*** Block opens ***

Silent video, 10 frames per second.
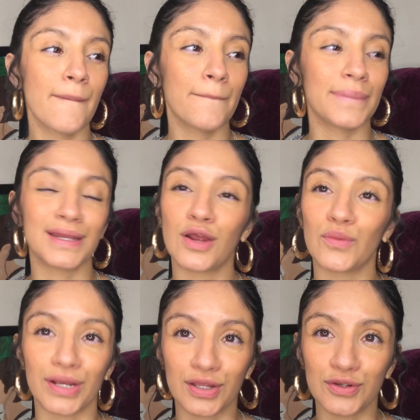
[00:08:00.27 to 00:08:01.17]
but not
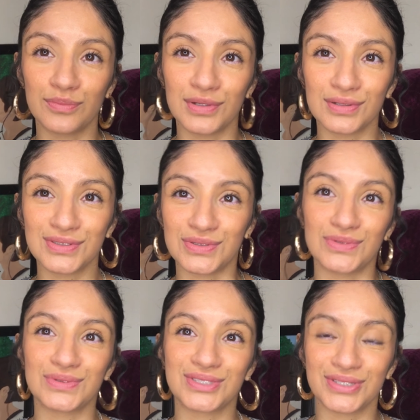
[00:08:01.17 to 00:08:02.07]
regular milk. So
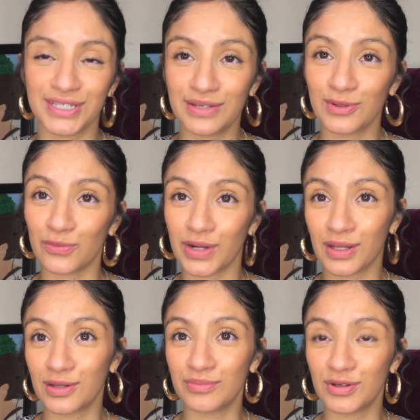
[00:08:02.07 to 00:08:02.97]
to him, the
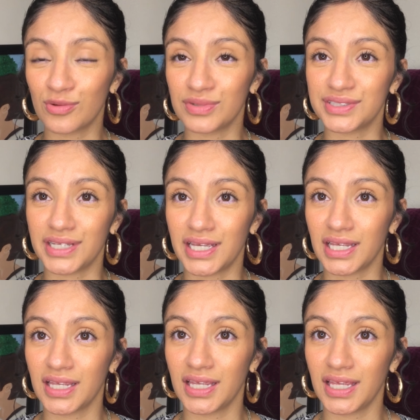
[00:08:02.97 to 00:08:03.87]
regular milk was like,
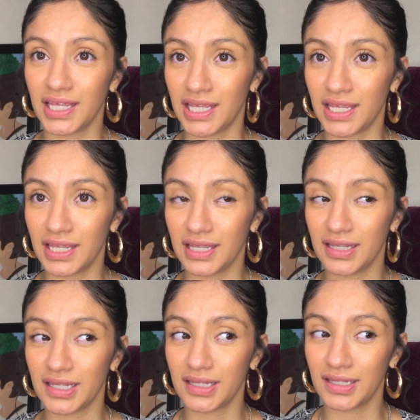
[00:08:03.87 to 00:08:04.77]
eh,
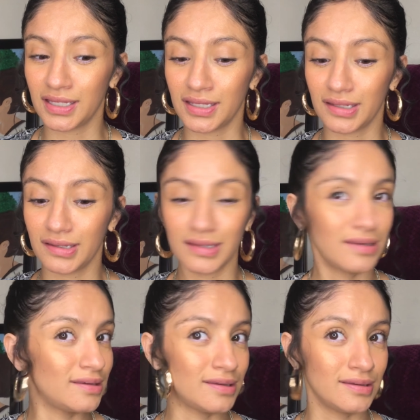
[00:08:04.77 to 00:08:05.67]
eh,
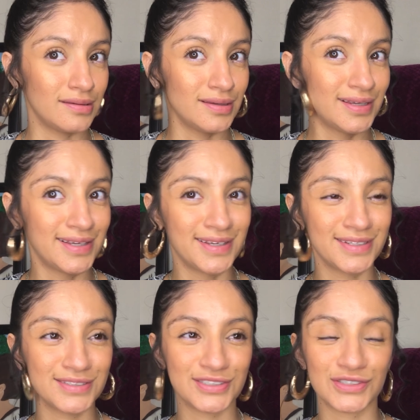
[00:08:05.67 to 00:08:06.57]
eh.
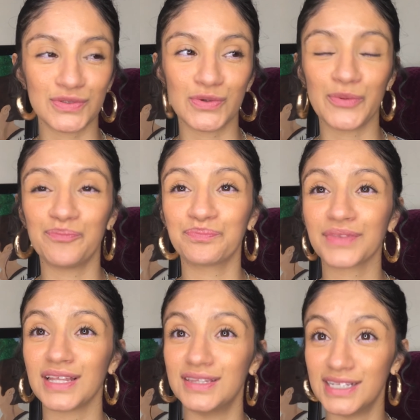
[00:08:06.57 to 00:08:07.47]
So
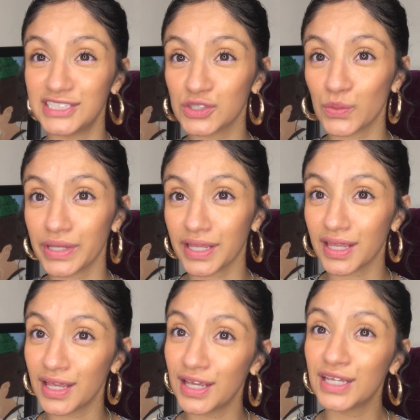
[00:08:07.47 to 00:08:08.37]
Nesquik
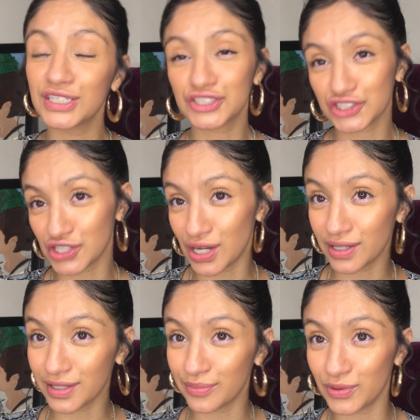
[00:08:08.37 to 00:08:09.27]

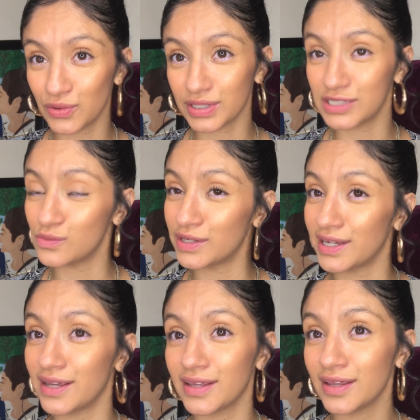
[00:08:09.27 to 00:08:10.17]
chocolate milk is what
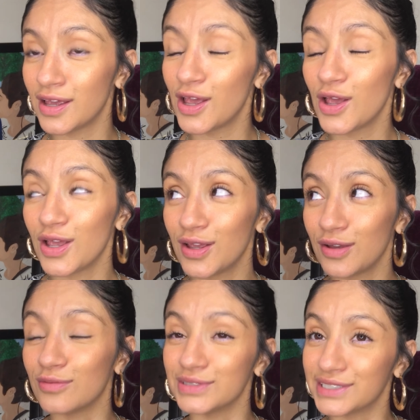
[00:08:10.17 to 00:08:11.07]
I
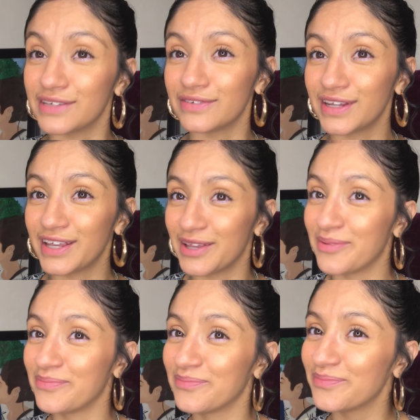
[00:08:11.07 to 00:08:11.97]
was giving
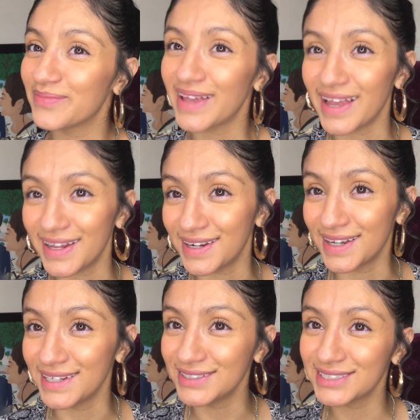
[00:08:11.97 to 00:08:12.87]
him at
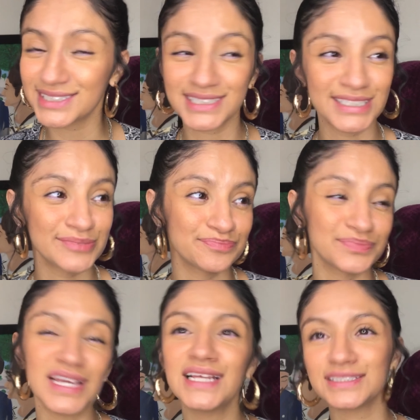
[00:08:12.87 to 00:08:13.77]
night
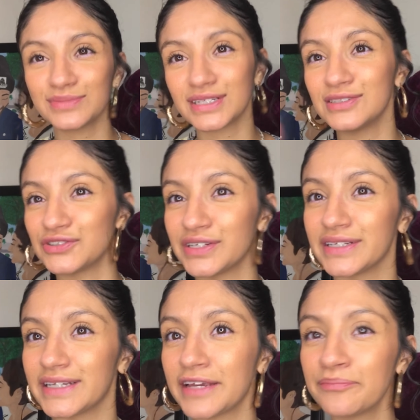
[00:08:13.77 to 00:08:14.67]
and sometimes during the
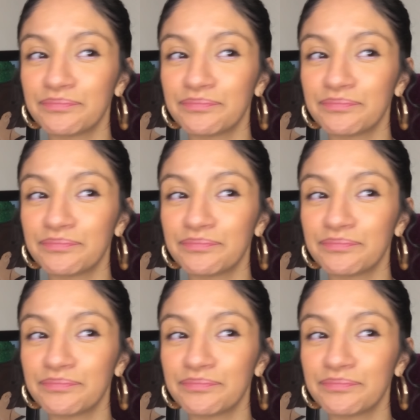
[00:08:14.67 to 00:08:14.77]
day.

*** Block closes ***

Start at the line holding "[00:08:06.57 to 00:08:07.47]" and stop at the last line of the entries above. Repeat those lines exactly, pictures excluded.

[00:08:06.57 to 00:08:07.47]
So
[00:08:07.47 to 00:08:08.37]
Nesquik
[00:08:08.37 to 00:08:09.27]

[00:08:09.27 to 00:08:10.17]
chocolate milk is what
[00:08:10.17 to 00:08:11.07]
I
[00:08:11.07 to 00:08:11.97]
was giving
[00:08:11.97 to 00:08:12.87]
him at
[00:08:12.87 to 00:08:13.77]
night
[00:08:13.77 to 00:08:14.67]
and sometimes during the
[00:08:14.67 to 00:08:14.77]
day.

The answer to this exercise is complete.